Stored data

+ + +

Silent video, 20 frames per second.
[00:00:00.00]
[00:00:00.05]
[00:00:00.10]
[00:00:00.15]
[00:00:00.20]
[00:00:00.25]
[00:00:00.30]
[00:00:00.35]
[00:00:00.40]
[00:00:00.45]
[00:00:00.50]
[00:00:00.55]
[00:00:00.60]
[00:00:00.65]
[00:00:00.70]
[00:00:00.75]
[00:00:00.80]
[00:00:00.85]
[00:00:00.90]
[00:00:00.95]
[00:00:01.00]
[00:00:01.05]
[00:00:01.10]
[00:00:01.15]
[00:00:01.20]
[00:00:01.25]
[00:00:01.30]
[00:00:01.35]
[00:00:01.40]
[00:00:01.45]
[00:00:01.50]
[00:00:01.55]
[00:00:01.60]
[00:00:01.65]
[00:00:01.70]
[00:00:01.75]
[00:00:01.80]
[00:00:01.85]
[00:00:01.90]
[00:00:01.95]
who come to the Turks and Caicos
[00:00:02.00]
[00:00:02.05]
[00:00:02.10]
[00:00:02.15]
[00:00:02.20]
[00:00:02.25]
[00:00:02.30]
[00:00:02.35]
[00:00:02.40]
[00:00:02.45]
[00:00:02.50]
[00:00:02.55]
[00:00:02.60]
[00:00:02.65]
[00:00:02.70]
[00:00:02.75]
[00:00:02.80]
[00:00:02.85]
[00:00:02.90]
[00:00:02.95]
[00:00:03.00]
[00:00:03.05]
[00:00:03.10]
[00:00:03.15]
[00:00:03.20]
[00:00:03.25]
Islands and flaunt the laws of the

+ + +

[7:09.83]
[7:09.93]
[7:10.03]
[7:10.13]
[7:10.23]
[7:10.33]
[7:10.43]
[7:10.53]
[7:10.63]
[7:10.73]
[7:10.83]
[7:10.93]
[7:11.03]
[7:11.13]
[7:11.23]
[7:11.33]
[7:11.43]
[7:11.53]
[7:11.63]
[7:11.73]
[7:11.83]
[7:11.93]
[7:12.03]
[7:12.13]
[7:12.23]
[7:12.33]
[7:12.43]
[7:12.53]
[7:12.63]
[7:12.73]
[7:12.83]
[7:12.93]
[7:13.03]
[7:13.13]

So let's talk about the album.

+ + +

▶ [WHAT IS NEEDED]: The required answer is the run of lines above, starting at the line with "[00:00:01.85]" and ending at the line with "[00:00:02.55]", reproduced exactly with both ends.

▶ [ANSWER TO THE EXERCISE]:
[00:00:01.85]
[00:00:01.90]
[00:00:01.95]
who come to the Turks and Caicos
[00:00:02.00]
[00:00:02.05]
[00:00:02.10]
[00:00:02.15]
[00:00:02.20]
[00:00:02.25]
[00:00:02.30]
[00:00:02.35]
[00:00:02.40]
[00:00:02.45]
[00:00:02.50]
[00:00:02.55]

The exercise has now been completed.